╭──
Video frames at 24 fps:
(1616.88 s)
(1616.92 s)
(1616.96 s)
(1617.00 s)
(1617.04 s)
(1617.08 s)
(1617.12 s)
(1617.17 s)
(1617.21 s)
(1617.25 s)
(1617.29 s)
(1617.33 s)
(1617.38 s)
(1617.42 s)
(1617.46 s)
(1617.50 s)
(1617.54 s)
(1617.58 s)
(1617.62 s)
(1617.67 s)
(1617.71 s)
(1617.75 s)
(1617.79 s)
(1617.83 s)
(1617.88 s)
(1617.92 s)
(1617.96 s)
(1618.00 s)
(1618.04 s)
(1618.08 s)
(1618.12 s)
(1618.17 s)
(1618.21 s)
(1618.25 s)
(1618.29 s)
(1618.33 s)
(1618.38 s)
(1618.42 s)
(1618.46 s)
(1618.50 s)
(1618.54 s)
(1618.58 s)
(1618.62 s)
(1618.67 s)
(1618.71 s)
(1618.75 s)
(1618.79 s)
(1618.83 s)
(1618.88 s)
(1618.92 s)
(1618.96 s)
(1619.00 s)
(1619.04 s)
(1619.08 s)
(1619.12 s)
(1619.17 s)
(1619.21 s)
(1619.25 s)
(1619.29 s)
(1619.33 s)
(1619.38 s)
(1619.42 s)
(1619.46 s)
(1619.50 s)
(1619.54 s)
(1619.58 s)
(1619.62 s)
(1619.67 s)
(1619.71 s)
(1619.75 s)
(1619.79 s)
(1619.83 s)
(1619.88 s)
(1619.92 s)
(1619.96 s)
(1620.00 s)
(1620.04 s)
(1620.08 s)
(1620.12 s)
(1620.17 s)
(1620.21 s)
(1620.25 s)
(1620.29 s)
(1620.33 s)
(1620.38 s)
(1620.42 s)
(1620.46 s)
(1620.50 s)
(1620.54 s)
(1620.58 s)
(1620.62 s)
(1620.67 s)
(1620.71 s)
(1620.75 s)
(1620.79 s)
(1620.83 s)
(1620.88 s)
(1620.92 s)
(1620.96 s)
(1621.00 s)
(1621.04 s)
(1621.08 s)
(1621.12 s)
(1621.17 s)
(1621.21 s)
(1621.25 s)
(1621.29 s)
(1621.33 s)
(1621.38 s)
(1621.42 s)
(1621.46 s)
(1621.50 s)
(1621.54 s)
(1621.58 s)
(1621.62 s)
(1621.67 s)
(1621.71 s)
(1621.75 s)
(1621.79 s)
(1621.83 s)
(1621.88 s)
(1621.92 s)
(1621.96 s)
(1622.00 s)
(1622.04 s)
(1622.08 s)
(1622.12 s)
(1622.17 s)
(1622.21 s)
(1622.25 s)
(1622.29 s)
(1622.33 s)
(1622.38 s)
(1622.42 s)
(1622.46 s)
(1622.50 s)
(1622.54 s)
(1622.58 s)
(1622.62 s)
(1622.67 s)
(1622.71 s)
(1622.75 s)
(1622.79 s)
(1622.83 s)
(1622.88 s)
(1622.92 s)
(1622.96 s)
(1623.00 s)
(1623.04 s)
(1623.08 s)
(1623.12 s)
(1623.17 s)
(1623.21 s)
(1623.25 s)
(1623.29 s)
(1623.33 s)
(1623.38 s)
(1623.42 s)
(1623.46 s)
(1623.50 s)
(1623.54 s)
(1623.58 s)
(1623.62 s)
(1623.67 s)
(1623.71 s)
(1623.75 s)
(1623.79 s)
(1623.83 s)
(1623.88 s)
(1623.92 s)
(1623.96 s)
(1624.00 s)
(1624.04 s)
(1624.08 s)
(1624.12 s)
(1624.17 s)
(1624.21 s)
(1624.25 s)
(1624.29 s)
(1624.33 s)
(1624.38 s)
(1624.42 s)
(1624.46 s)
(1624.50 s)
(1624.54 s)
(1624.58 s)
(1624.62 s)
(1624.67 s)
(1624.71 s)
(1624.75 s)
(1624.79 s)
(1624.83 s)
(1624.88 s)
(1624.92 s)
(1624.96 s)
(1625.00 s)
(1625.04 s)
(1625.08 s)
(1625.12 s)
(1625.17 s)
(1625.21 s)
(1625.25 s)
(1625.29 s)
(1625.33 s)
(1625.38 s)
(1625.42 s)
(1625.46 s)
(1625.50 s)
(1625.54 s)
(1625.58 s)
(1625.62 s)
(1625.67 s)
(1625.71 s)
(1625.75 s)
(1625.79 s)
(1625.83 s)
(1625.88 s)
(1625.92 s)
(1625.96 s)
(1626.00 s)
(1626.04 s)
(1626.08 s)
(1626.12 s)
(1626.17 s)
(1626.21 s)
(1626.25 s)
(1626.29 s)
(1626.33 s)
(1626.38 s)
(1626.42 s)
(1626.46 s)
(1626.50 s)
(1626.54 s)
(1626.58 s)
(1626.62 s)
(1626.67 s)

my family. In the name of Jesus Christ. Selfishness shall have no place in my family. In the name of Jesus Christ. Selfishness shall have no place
╰──
§ **DESCRIPTION OF THE TASK**:
Restate the whole of the data exactly.

§ **EXERCISE OUTPUT**:
Video frames at 24 fps:
(1616.88 s)
(1616.92 s)
(1616.96 s)
(1617.00 s)
(1617.04 s)
(1617.08 s)
(1617.12 s)
(1617.17 s)
(1617.21 s)
(1617.25 s)
(1617.29 s)
(1617.33 s)
(1617.38 s)
(1617.42 s)
(1617.46 s)
(1617.50 s)
(1617.54 s)
(1617.58 s)
(1617.62 s)
(1617.67 s)
(1617.71 s)
(1617.75 s)
(1617.79 s)
(1617.83 s)
(1617.88 s)
(1617.92 s)
(1617.96 s)
(1618.00 s)
(1618.04 s)
(1618.08 s)
(1618.12 s)
(1618.17 s)
(1618.21 s)
(1618.25 s)
(1618.29 s)
(1618.33 s)
(1618.38 s)
(1618.42 s)
(1618.46 s)
(1618.50 s)
(1618.54 s)
(1618.58 s)
(1618.62 s)
(1618.67 s)
(1618.71 s)
(1618.75 s)
(1618.79 s)
(1618.83 s)
(1618.88 s)
(1618.92 s)
(1618.96 s)
(1619.00 s)
(1619.04 s)
(1619.08 s)
(1619.12 s)
(1619.17 s)
(1619.21 s)
(1619.25 s)
(1619.29 s)
(1619.33 s)
(1619.38 s)
(1619.42 s)
(1619.46 s)
(1619.50 s)
(1619.54 s)
(1619.58 s)
(1619.62 s)
(1619.67 s)
(1619.71 s)
(1619.75 s)
(1619.79 s)
(1619.83 s)
(1619.88 s)
(1619.92 s)
(1619.96 s)
(1620.00 s)
(1620.04 s)
(1620.08 s)
(1620.12 s)
(1620.17 s)
(1620.21 s)
(1620.25 s)
(1620.29 s)
(1620.33 s)
(1620.38 s)
(1620.42 s)
(1620.46 s)
(1620.50 s)
(1620.54 s)
(1620.58 s)
(1620.62 s)
(1620.67 s)
(1620.71 s)
(1620.75 s)
(1620.79 s)
(1620.83 s)
(1620.88 s)
(1620.92 s)
(1620.96 s)
(1621.00 s)
(1621.04 s)
(1621.08 s)
(1621.12 s)
(1621.17 s)
(1621.21 s)
(1621.25 s)
(1621.29 s)
(1621.33 s)
(1621.38 s)
(1621.42 s)
(1621.46 s)
(1621.50 s)
(1621.54 s)
(1621.58 s)
(1621.62 s)
(1621.67 s)
(1621.71 s)
(1621.75 s)
(1621.79 s)
(1621.83 s)
(1621.88 s)
(1621.92 s)
(1621.96 s)
(1622.00 s)
(1622.04 s)
(1622.08 s)
(1622.12 s)
(1622.17 s)
(1622.21 s)
(1622.25 s)
(1622.29 s)
(1622.33 s)
(1622.38 s)
(1622.42 s)
(1622.46 s)
(1622.50 s)
(1622.54 s)
(1622.58 s)
(1622.62 s)
(1622.67 s)
(1622.71 s)
(1622.75 s)
(1622.79 s)
(1622.83 s)
(1622.88 s)
(1622.92 s)
(1622.96 s)
(1623.00 s)
(1623.04 s)
(1623.08 s)
(1623.12 s)
(1623.17 s)
(1623.21 s)
(1623.25 s)
(1623.29 s)
(1623.33 s)
(1623.38 s)
(1623.42 s)
(1623.46 s)
(1623.50 s)
(1623.54 s)
(1623.58 s)
(1623.62 s)
(1623.67 s)
(1623.71 s)
(1623.75 s)
(1623.79 s)
(1623.83 s)
(1623.88 s)
(1623.92 s)
(1623.96 s)
(1624.00 s)
(1624.04 s)
(1624.08 s)
(1624.12 s)
(1624.17 s)
(1624.21 s)
(1624.25 s)
(1624.29 s)
(1624.33 s)
(1624.38 s)
(1624.42 s)
(1624.46 s)
(1624.50 s)
(1624.54 s)
(1624.58 s)
(1624.62 s)
(1624.67 s)
(1624.71 s)
(1624.75 s)
(1624.79 s)
(1624.83 s)
(1624.88 s)
(1624.92 s)
(1624.96 s)
(1625.00 s)
(1625.04 s)
(1625.08 s)
(1625.12 s)
(1625.17 s)
(1625.21 s)
(1625.25 s)
(1625.29 s)
(1625.33 s)
(1625.38 s)
(1625.42 s)
(1625.46 s)
(1625.50 s)
(1625.54 s)
(1625.58 s)
(1625.62 s)
(1625.67 s)
(1625.71 s)
(1625.75 s)
(1625.79 s)
(1625.83 s)
(1625.88 s)
(1625.92 s)
(1625.96 s)
(1626.00 s)
(1626.04 s)
(1626.08 s)
(1626.12 s)
(1626.17 s)
(1626.21 s)
(1626.25 s)
(1626.29 s)
(1626.33 s)
(1626.38 s)
(1626.42 s)
(1626.46 s)
(1626.50 s)
(1626.54 s)
(1626.58 s)
(1626.62 s)
(1626.67 s)

my family. In the name of Jesus Christ. Selfishness shall have no place in my family. In the name of Jesus Christ. Selfishness shall have no place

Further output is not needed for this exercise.